Would you print, word for word, only the lines running from the line with "[2:55.07-2:56.14]" to the last line of the entries, without the pictures?

[Saved data entries]

──────────────────────────────

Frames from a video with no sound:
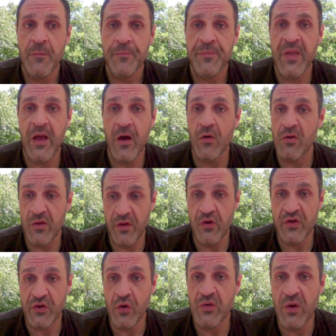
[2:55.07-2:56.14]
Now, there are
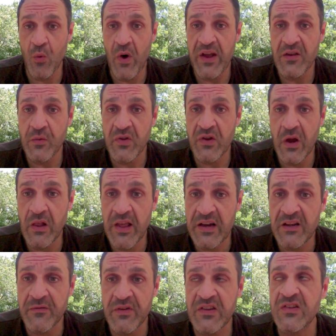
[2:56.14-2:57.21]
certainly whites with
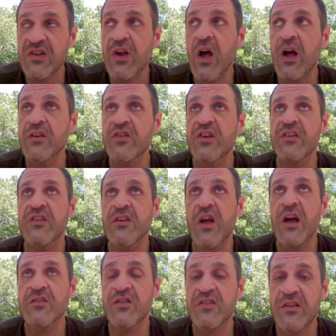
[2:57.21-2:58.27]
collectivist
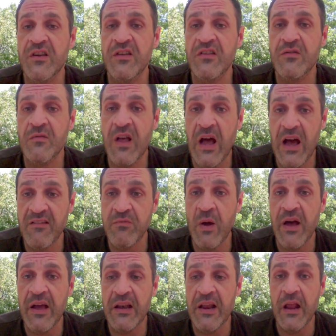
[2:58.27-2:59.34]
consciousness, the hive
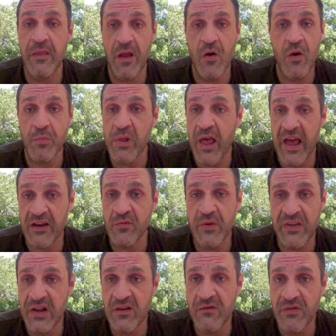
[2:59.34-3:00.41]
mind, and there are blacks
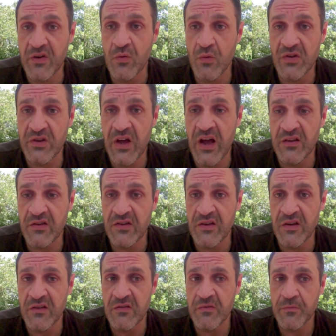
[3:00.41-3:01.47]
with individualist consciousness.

──────────────────────────────

Solution below →
[2:55.07-2:56.14]
Now, there are
[2:56.14-2:57.21]
certainly whites with
[2:57.21-2:58.27]
collectivist
[2:58.27-2:59.34]
consciousness, the hive
[2:59.34-3:00.41]
mind, and there are blacks
[3:00.41-3:01.47]
with individualist consciousness.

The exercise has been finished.